The results come from a study of men with early-stage prostate cancer, but experts believe they could also be of relevance to a wide range of cancers, including breast cancer. Inspired by studies that show prostate cancer is rarer in parts of the world where people eat a low-fat diet with plenty of fruit and vegetables, the founder and

president of the Preventive Medicine Research Institute, Dr. Dean Ornish, devised a vegan diet and exercise regime for patients to follow.

The result was a “striking” effect on the way genes are used in the body, Dr. Ornish, a clinical professor of medicine at the University of California, San Francisco, reports.

A previous control study on 93 men with early-stage prostate

cancer showed that making intensive changes in diet and lifestyle could stop or perhaps even reverse the progression of their illness.

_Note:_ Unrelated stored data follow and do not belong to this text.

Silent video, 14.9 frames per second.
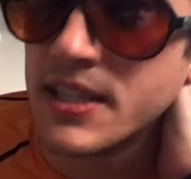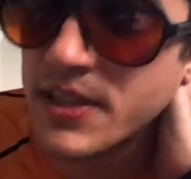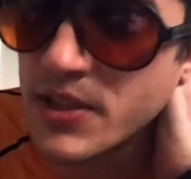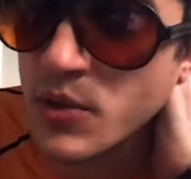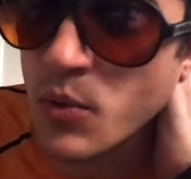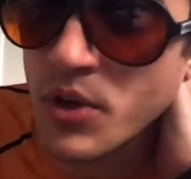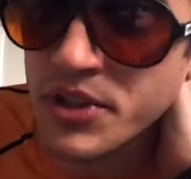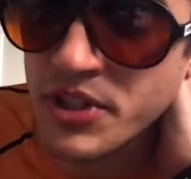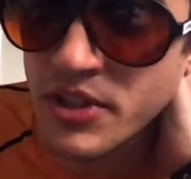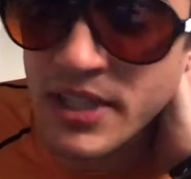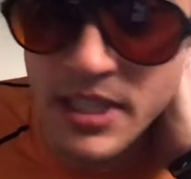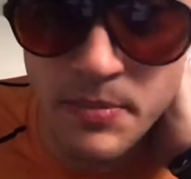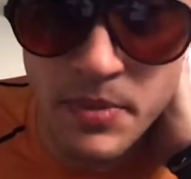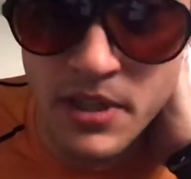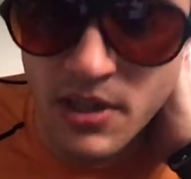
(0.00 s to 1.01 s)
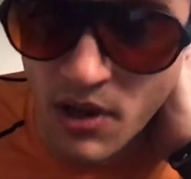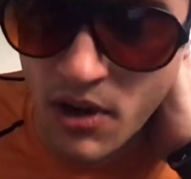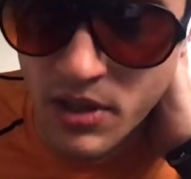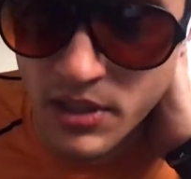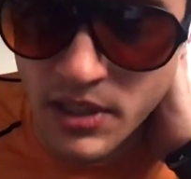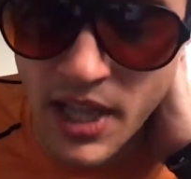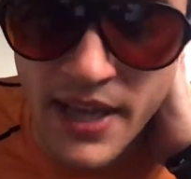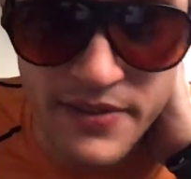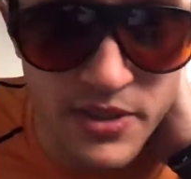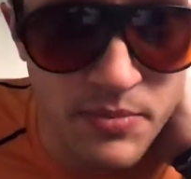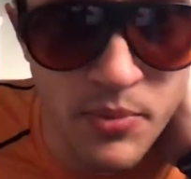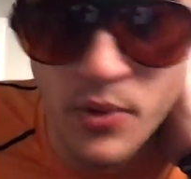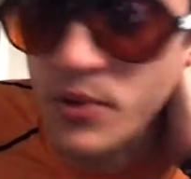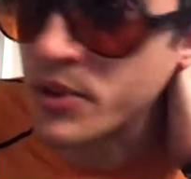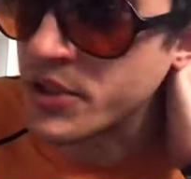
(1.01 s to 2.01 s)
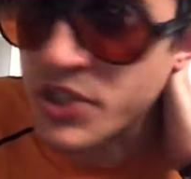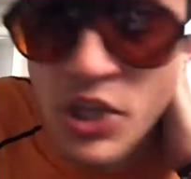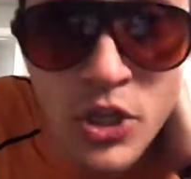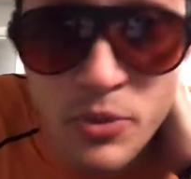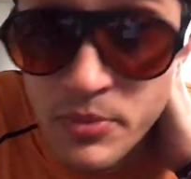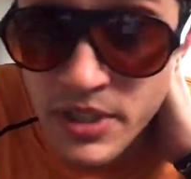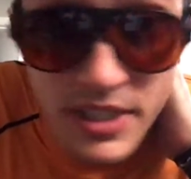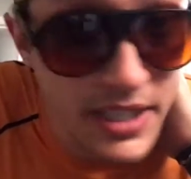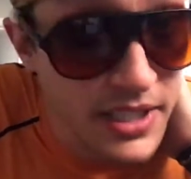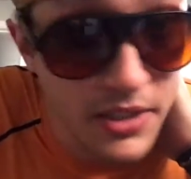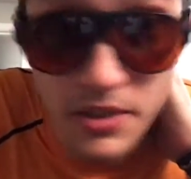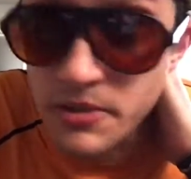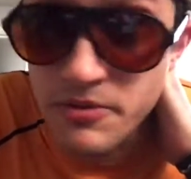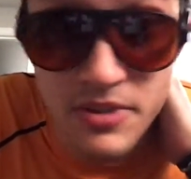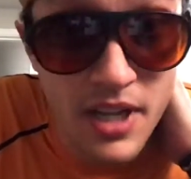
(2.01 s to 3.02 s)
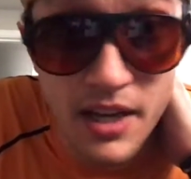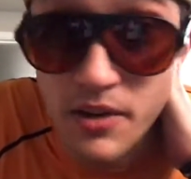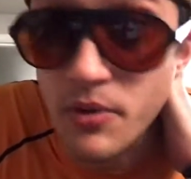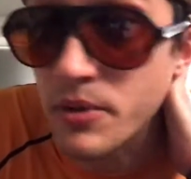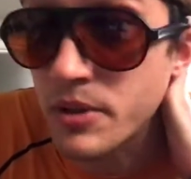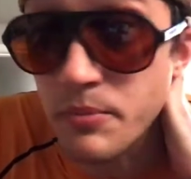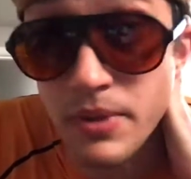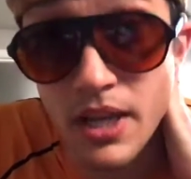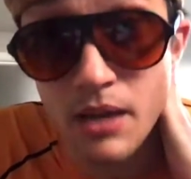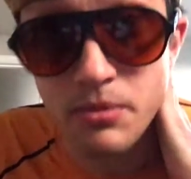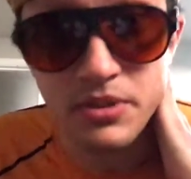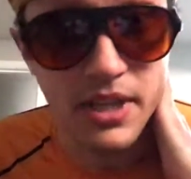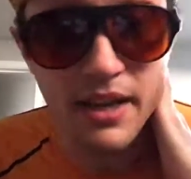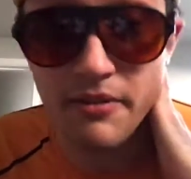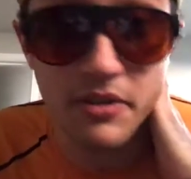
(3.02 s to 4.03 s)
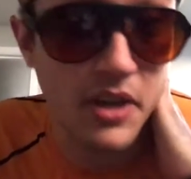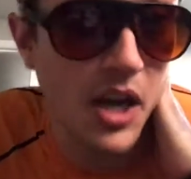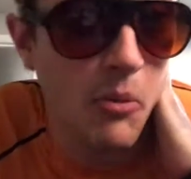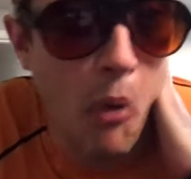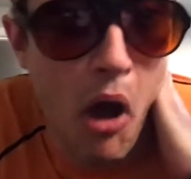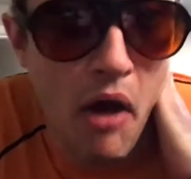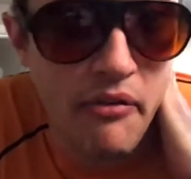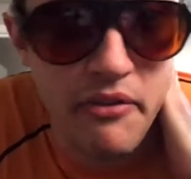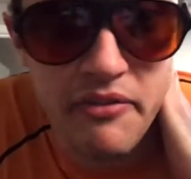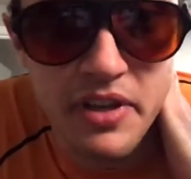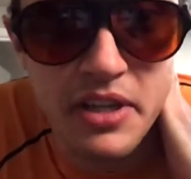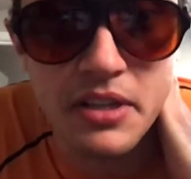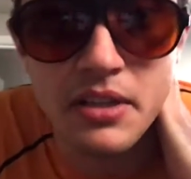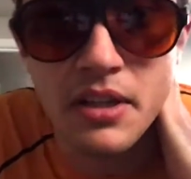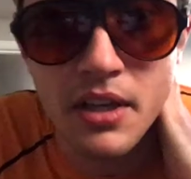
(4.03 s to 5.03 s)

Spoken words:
the one they're keeping on life support terminally, who's not going to be able to ever come off of it.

The new study, reported in the Proceedings of the National Academy of Sciences, shows for the first time that men with low-risk prostate cancer who made improvements in fitness, stress management, and nutrition altered the use of genes that have a role in tumor progression.

The team monitored the activity of genes in biopsies taken from 30 men who were diagnosed with low-risk prostate cancer and who had decided not to undergo conventional treatment. Three months after participants had made the required lifestyle changes, researchers found more than 500 genes had shown signs of beneficial effects.

About 50 disease-preventing genes were “turned on” and certain genes that promote diseases, including some involved in prostate cancer and breast cancer, were “turned off.”